I think maybe he played too loud if you were there with him, but the producer and/or engineers toned him down so the loudness isn't obvious to us.

brewski

Ella Fitzgerald: Live at Montreux 1969. Kind of amazing to have this glimpse into the past, in such high quality. Video is a little fuzzy — of its time — but the audio is excellent. Her superb collaborators are Tommy Flanagan (piano), Frank de la Rosa (bass), and Ed Thigpen (drums).


-Bruce
"I set down a beautiful chord on paper—and suddenly it rusts."
—Alfred Schnittke (1934-1998)

Dry Brett Kavanaugh

Quote from: brewski on July 05, 2024, 04:29:13 AMElla Fitzgerald: Live at Montreux 1969. Kind of amazing to have this glimpse into the past, in such high quality. Video is a little fuzzy — of its time — but the audio is excellent. Her superb collaborators are Tommy Flanagan (piano), Frank de la Rosa (bass), and Ed Thigpen (drums).


-Bruce


Nice! Thigpen is a great drummer!

ando


Day 1 live stream of the 2024 Montreux Jazz Fest. I imagine that they'll continue streaming through the weekend. The Batiste w/Trombone Shorty set's been a nice opener.



brewski

Quote from: ando on July 05, 2024, 01:29:50 PM

Day 1 live stream of the 2024 Montreux Jazz Fest. I imagine that they'll continue streaming through the weekend. The Batiste w/Trombone Shorty set's been a nice opener.

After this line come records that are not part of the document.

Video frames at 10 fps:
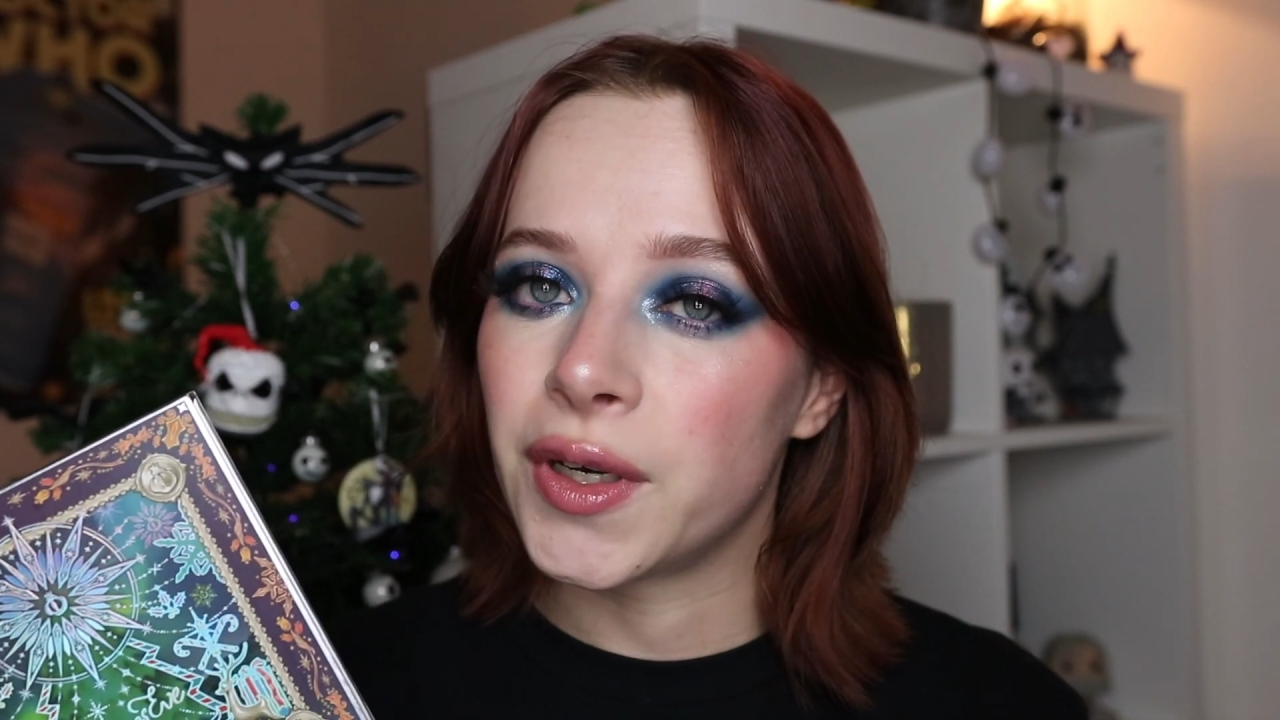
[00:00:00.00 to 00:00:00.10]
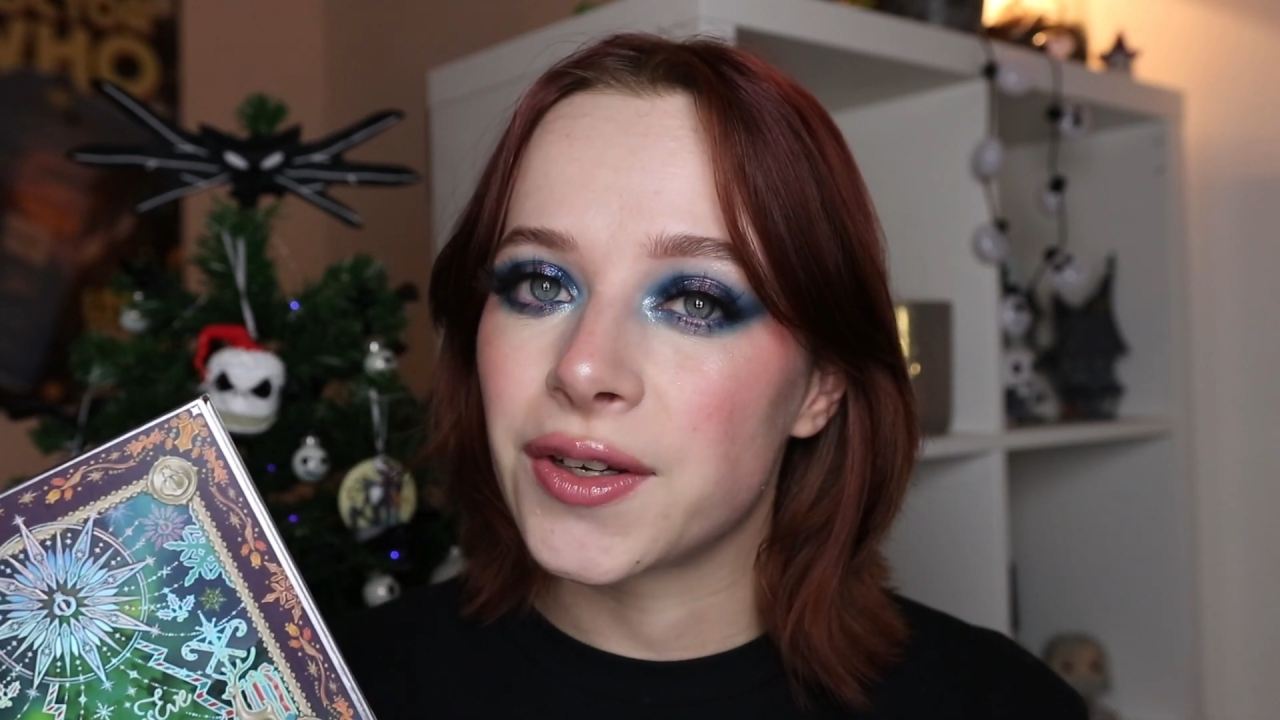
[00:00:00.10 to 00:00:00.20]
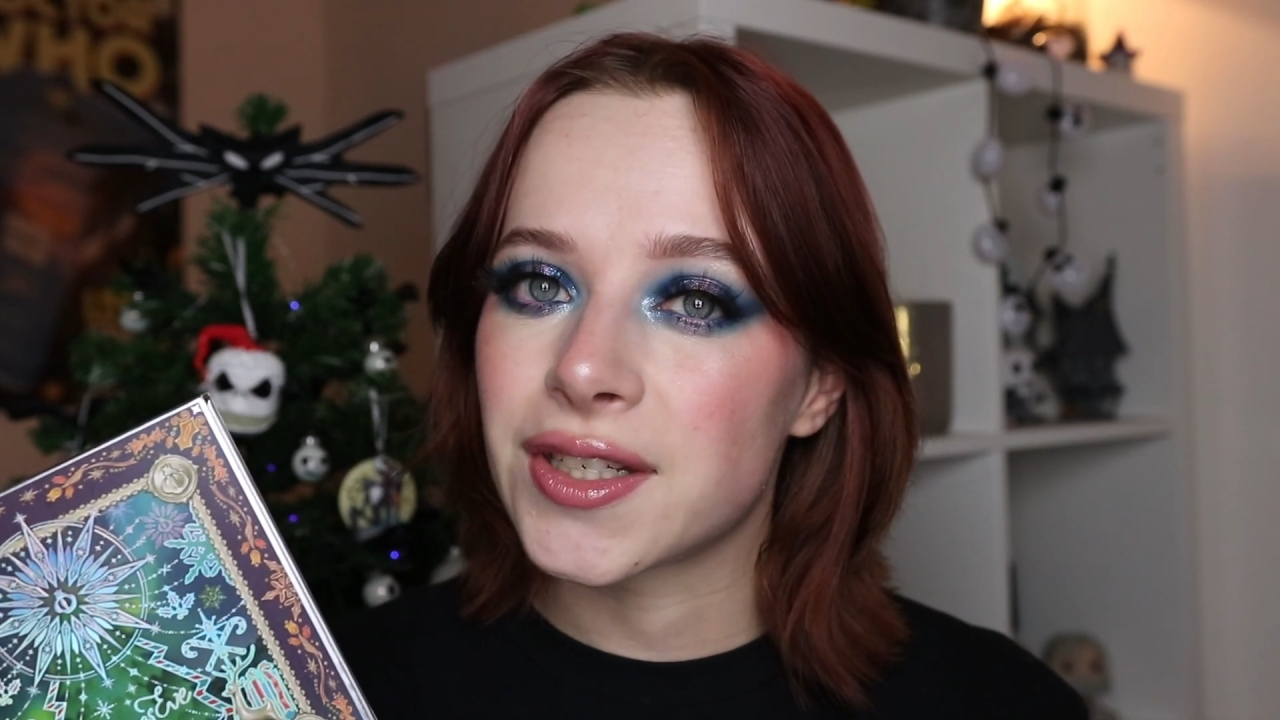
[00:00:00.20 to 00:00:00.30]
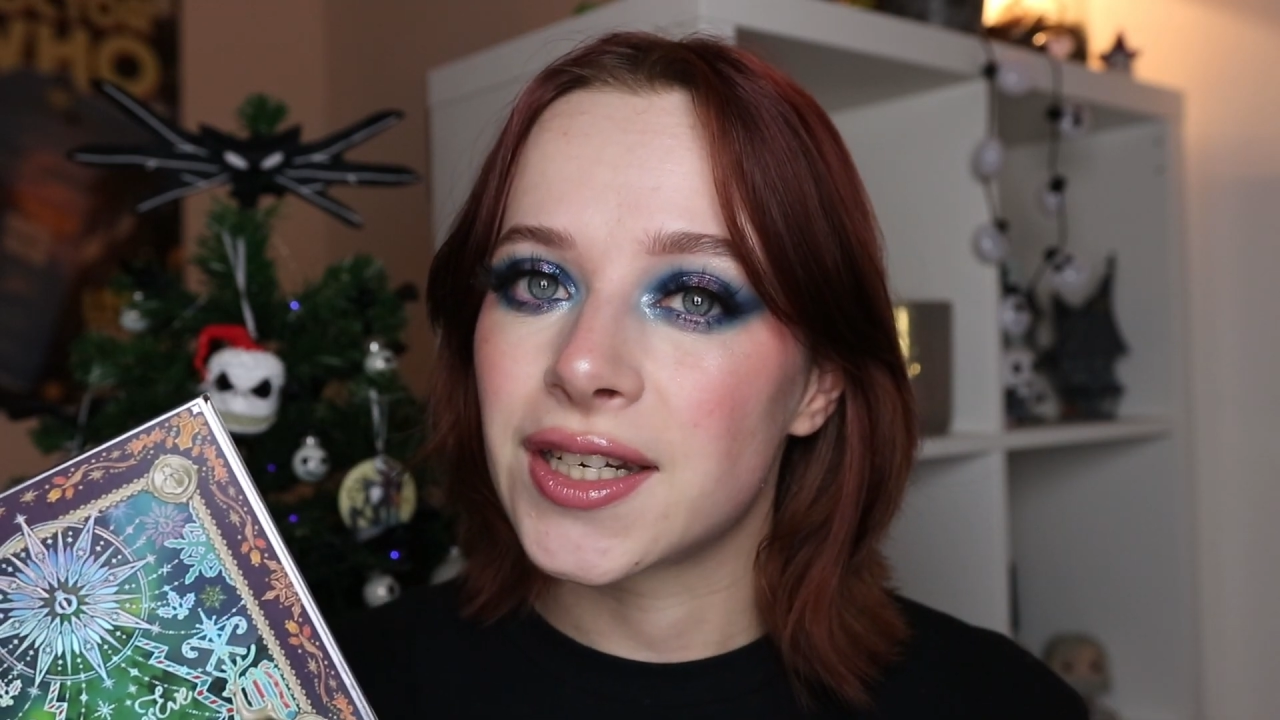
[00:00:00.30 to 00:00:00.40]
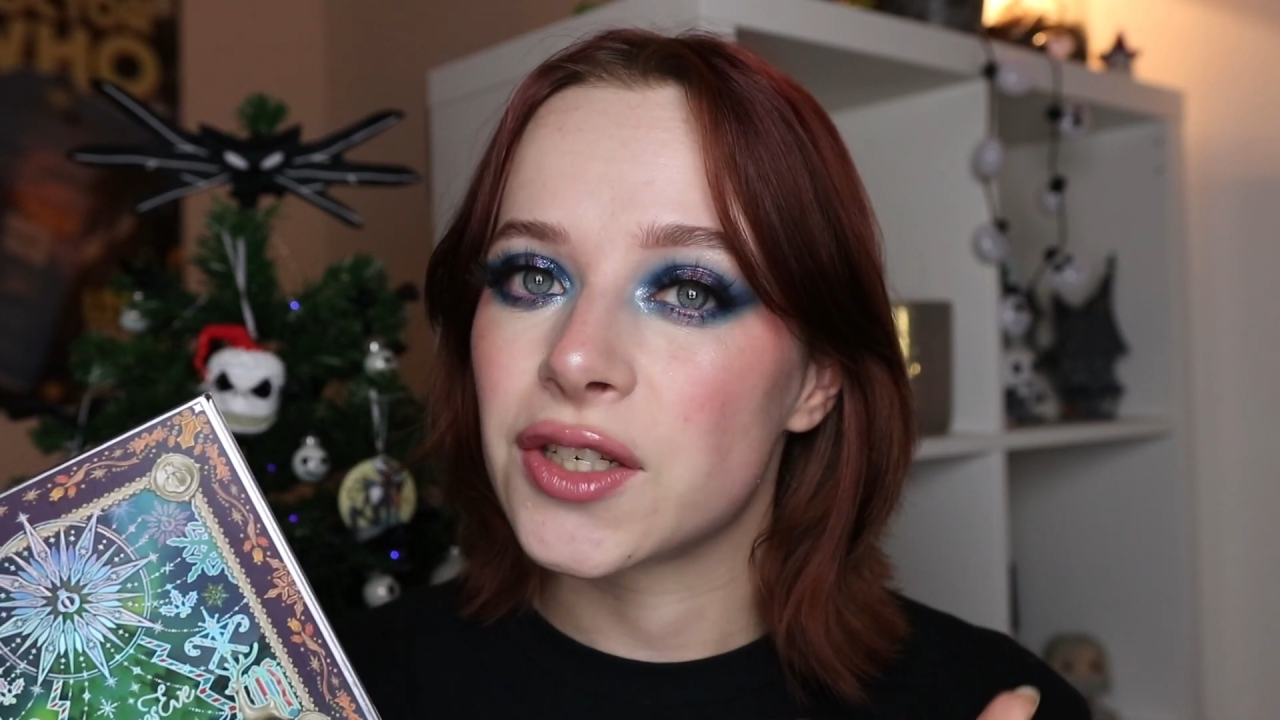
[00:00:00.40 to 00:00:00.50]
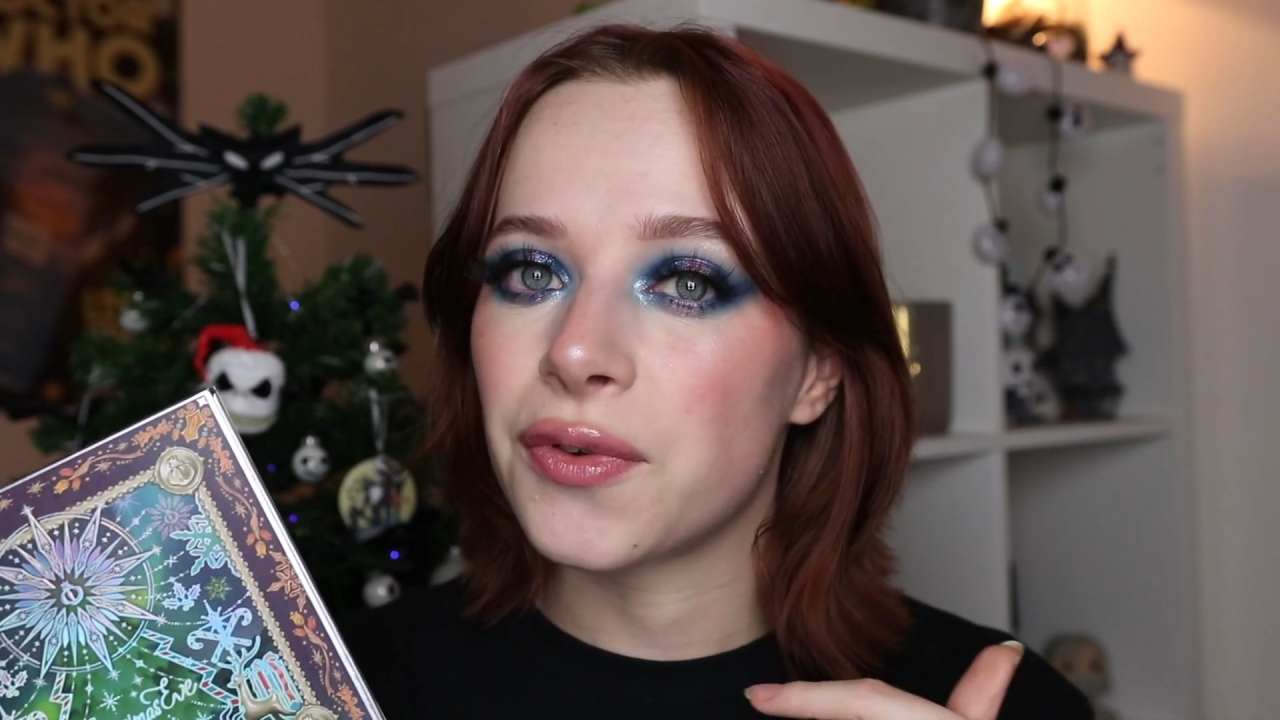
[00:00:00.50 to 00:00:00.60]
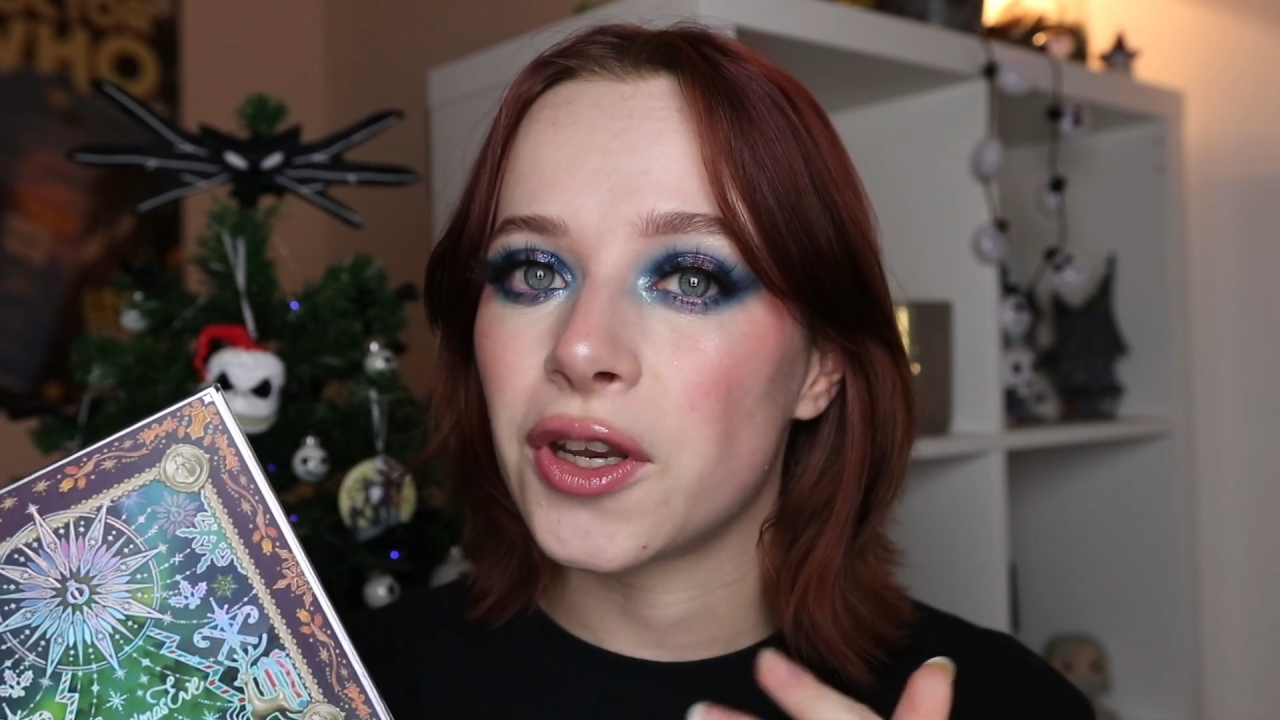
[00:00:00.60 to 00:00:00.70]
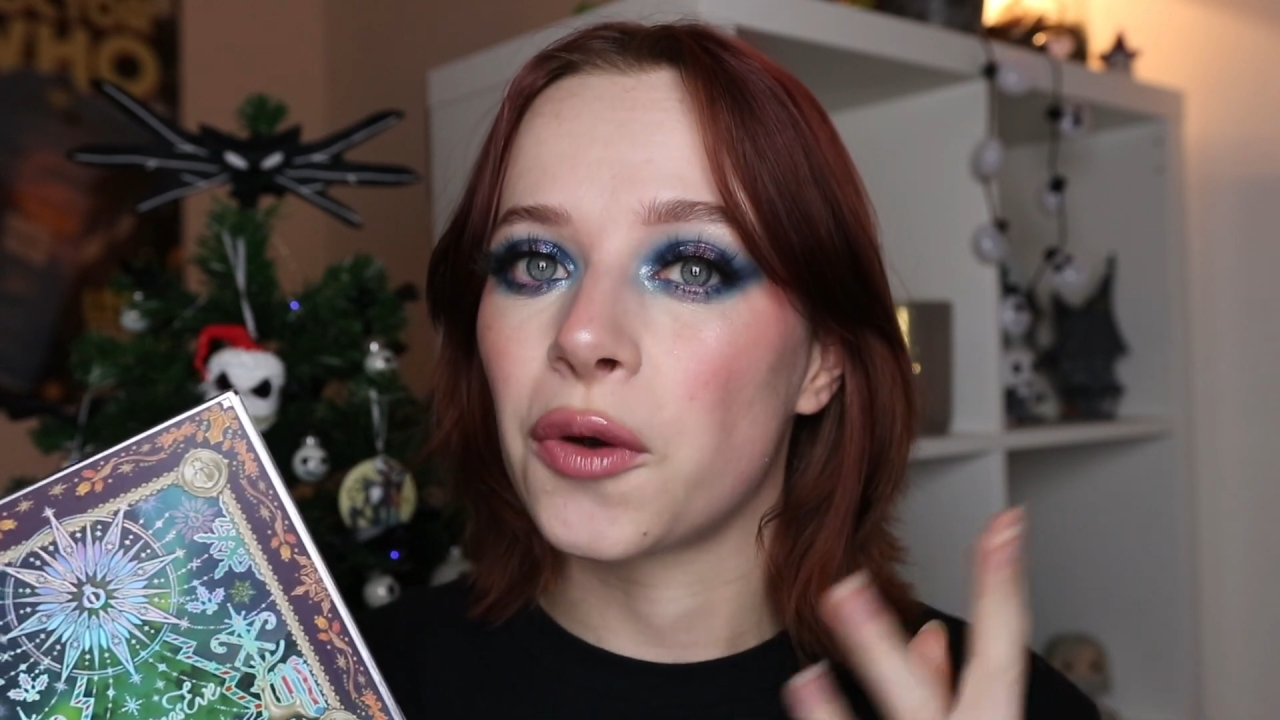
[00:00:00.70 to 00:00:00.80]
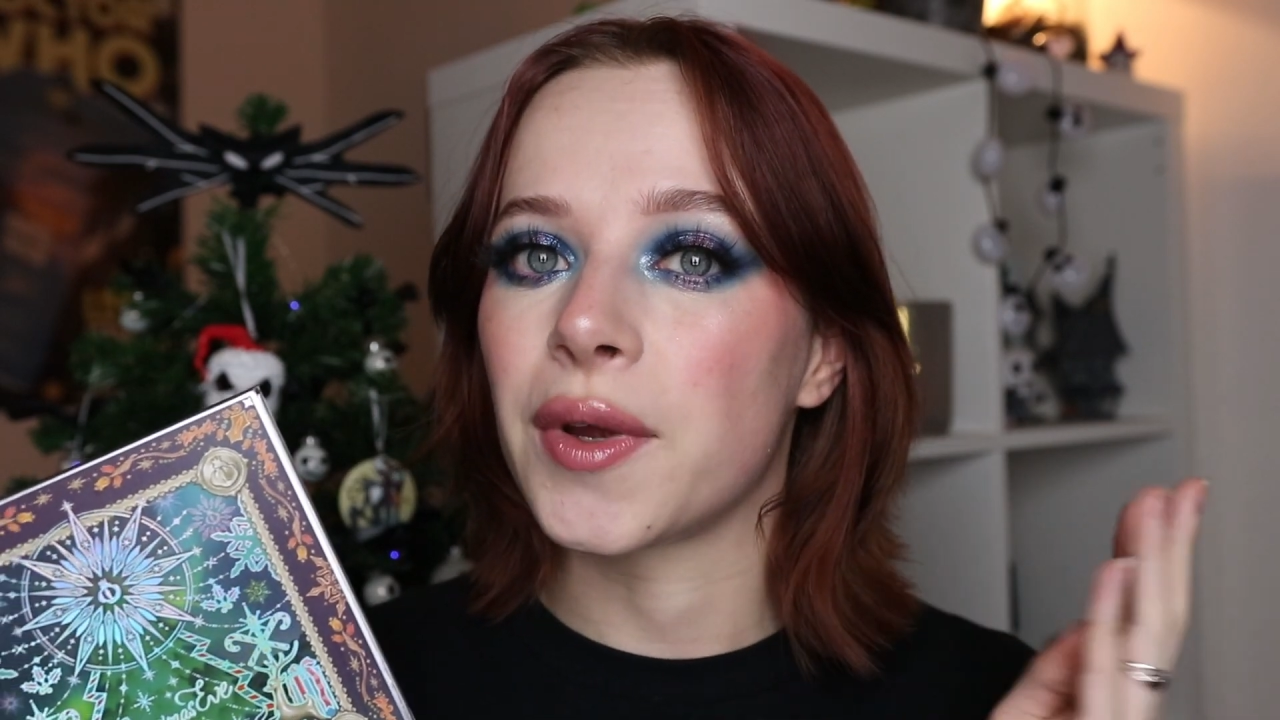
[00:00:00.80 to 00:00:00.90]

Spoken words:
looks in this video,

Thank you ever so much for posting this. My post of Ella at Montreux was completely coincidental; I did not realize that the 2024 festival was even happening!

I love Jon Batiste and Trombone Shorty, so will certainly watch that, as well as some of the upcoming acts, e.g.,...Kraftwerk! (Not sure they really count as "jazz," but who cares.  ;D )

-Bruce
"I set down a beautiful chord on paper—and suddenly it rusts."
—Alfred Schnittke (1934-1998)

AnotherSpin

Quote from: ando on July 05, 2024, 01:29:50 PM

Day 1 live stream of the 2024 Montreux Jazz Fest. I imagine that they'll continue streaming through the weekend. The Batiste w/Trombone Shorty set's been a nice opener.




Alice Cooper? Duran Duran? Lenny Kravitz? What could be more convincing in confirming the thesis that jazz is dead than the list of participants of the once famous jazz festival?